Surgery would come and go just as the cancer that tried to overtake my body. What is present… the spirts of those around me. Friends both old and new stay in contact and call or send letters, and especially shared travels, experiences and life lessons. I am reminded that we are never alone… family is a constant in both encouragement and support. I embrace everyone of the souls I met this summer, I know part of their story and now I can share part of mine, through the photographs I took and the creative spirit that still dwells deep inside.
So what is Dragon boating? Enthusiasm, camaraderie, team spirit and just plain fun. The atmosphere is all that and more. It is an event that is made up of men, women and open paddling teams. Each team has 20 rowers with 1 steers-person and 1 drummer. The teams come from all over the US and Canada, and can represent a corporation, business, cause or just about anything else. The key is to put together a team and practice till they become a cohesive unit. A very rhythmically paced team can usually overpower a physically strong team.
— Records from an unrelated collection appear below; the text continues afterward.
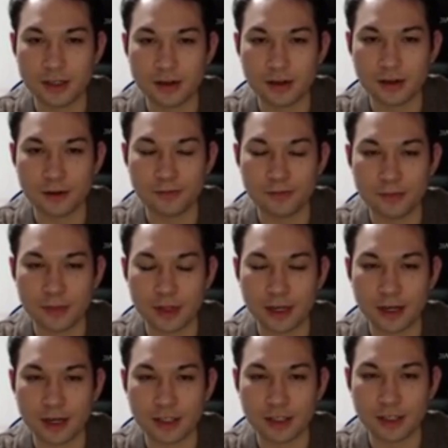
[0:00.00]
there are
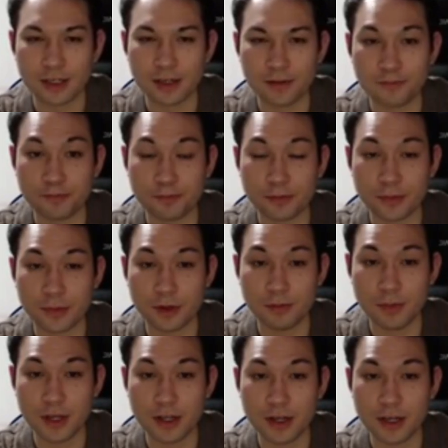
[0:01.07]
actually
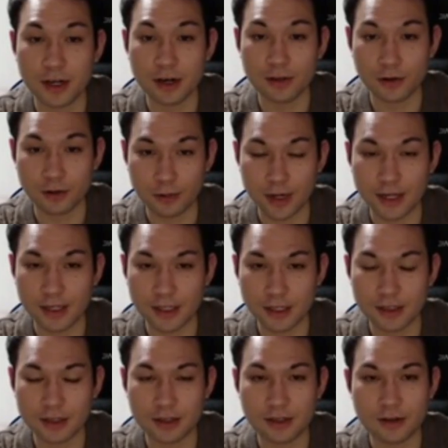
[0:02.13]
many other
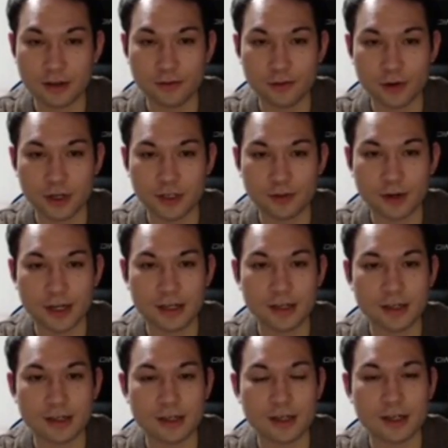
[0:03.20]
ways to force
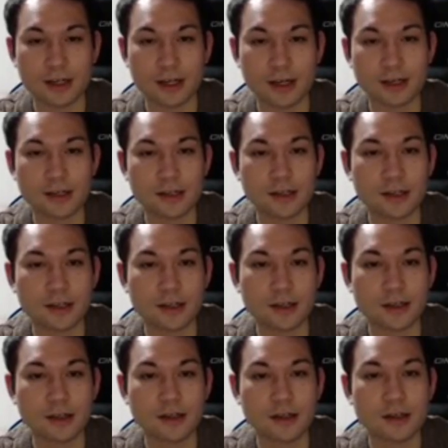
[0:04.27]
white to connect.
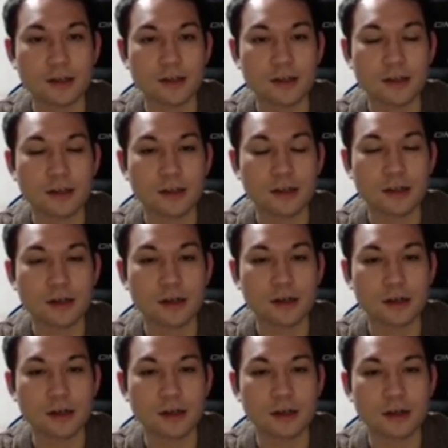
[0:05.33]

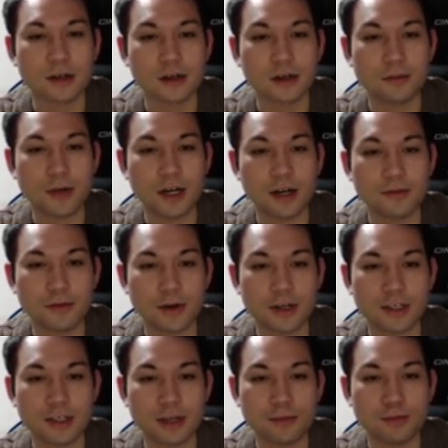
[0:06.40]
For
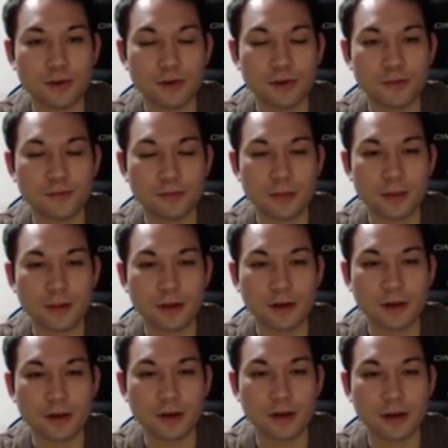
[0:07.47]
example,
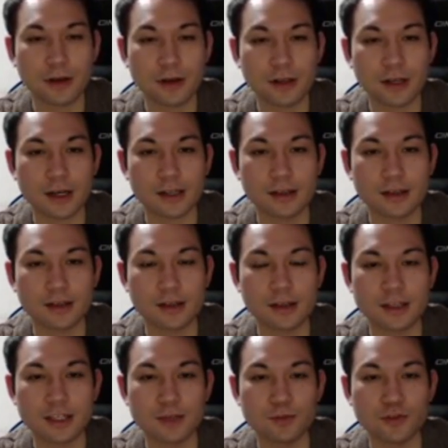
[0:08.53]
like
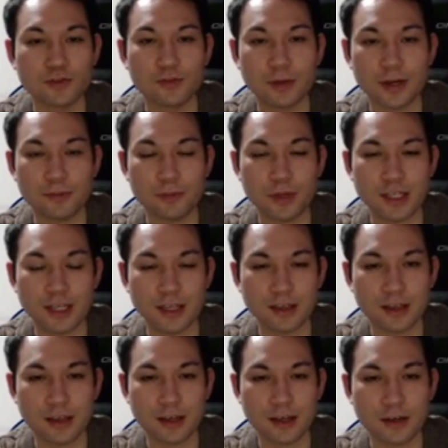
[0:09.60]
this move might be
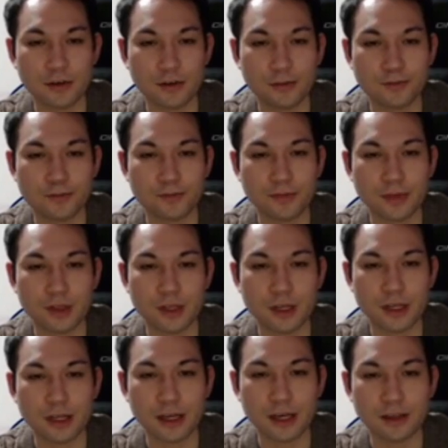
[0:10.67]
sente later.
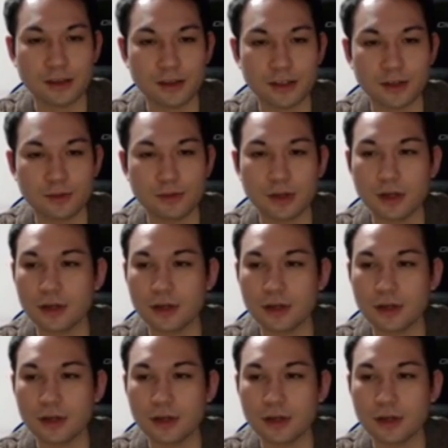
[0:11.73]
Looking at this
What drew me to this event in Mercer Park was not only the amount of people who were attending this open air competition but also the almost carnival-like atmosphere. The people just oozed with support and happiness for each other and who or what they were racing for. Some raced for time, while others raced for their committed cause. You could not help but feel swept away by the many smiling faces from young and old. The power that 20 paddlers can generate took me by surprise. To see and hear 6 to 8 teams row in unison to the drum beat was mind-blowing. As I tried to get a feel for the movement of the boats and people, shooting became quite effortless. Even though I had full access to the docks and rowers, mingling between paddlers and spectators was challenging at times. What kept me focused was when each race started, hearing the race gun, then the drum beat which was followed by cheering from the crowd. This rhythm of the start, the drum beat and click of my shutter, continued throughout the day. The enthusiasm of the rowers, combined with excitement of the crowd, kept me involved …. but more importantly the beat of my heart and shutter, were in sync with the boom of the drum. That boom couldn’t help but resonate deep inside everyone… it carried the message of hope in accomplishing their cause.